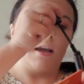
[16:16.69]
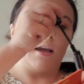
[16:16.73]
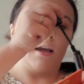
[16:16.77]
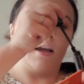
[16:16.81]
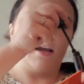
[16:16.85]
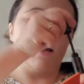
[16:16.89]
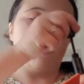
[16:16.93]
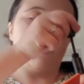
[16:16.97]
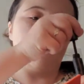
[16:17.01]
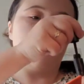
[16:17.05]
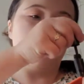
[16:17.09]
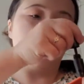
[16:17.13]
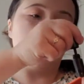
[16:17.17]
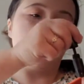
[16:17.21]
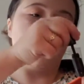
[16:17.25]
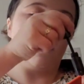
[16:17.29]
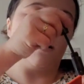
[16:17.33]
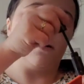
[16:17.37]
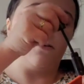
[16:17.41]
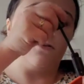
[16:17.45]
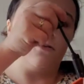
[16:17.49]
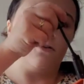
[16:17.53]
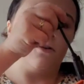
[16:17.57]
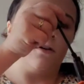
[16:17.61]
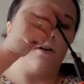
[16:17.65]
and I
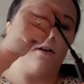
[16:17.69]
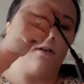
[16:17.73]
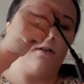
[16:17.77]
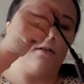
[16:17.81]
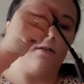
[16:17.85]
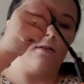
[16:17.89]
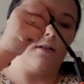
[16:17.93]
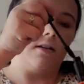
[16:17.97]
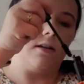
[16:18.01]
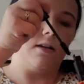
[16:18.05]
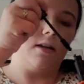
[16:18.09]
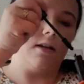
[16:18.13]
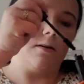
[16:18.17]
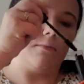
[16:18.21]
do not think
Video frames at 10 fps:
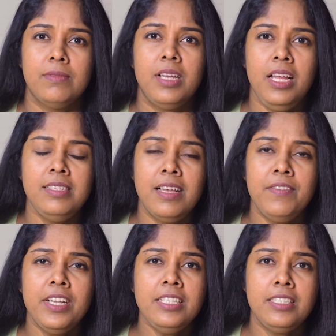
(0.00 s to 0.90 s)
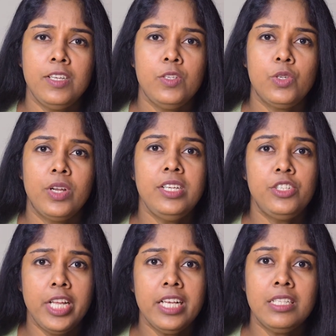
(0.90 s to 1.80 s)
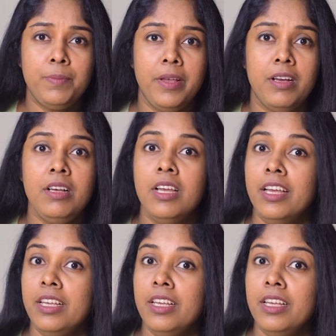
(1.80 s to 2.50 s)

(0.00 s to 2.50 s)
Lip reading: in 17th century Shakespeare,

◇ ◇ ◇ ◇

-- Task prompt --
The answer should consist of every line above, exact and free of images.

-- Result of this task --
[16:16.69]
[16:16.73]
[16:16.77]
[16:16.81]
[16:16.85]
[16:16.89]
[16:16.93]
[16:16.97]
[16:17.01]
[16:17.05]
[16:17.09]
[16:17.13]
[16:17.17]
[16:17.21]
[16:17.25]
[16:17.29]
[16:17.33]
[16:17.37]
[16:17.41]
[16:17.45]
[16:17.49]
[16:17.53]
[16:17.57]
[16:17.61]
[16:17.65]
and I
[16:17.69]
[16:17.73]
[16:17.77]
[16:17.81]
[16:17.85]
[16:17.89]
[16:17.93]
[16:17.97]
[16:18.01]
[16:18.05]
[16:18.09]
[16:18.13]
[16:18.17]
[16:18.21]
do not think
Video frames at 10 fps:
(0.00 s to 0.90 s)
(0.90 s to 1.80 s)
(1.80 s to 2.50 s)

(0.00 s to 2.50 s)
Lip reading: in 17th century Shakespeare,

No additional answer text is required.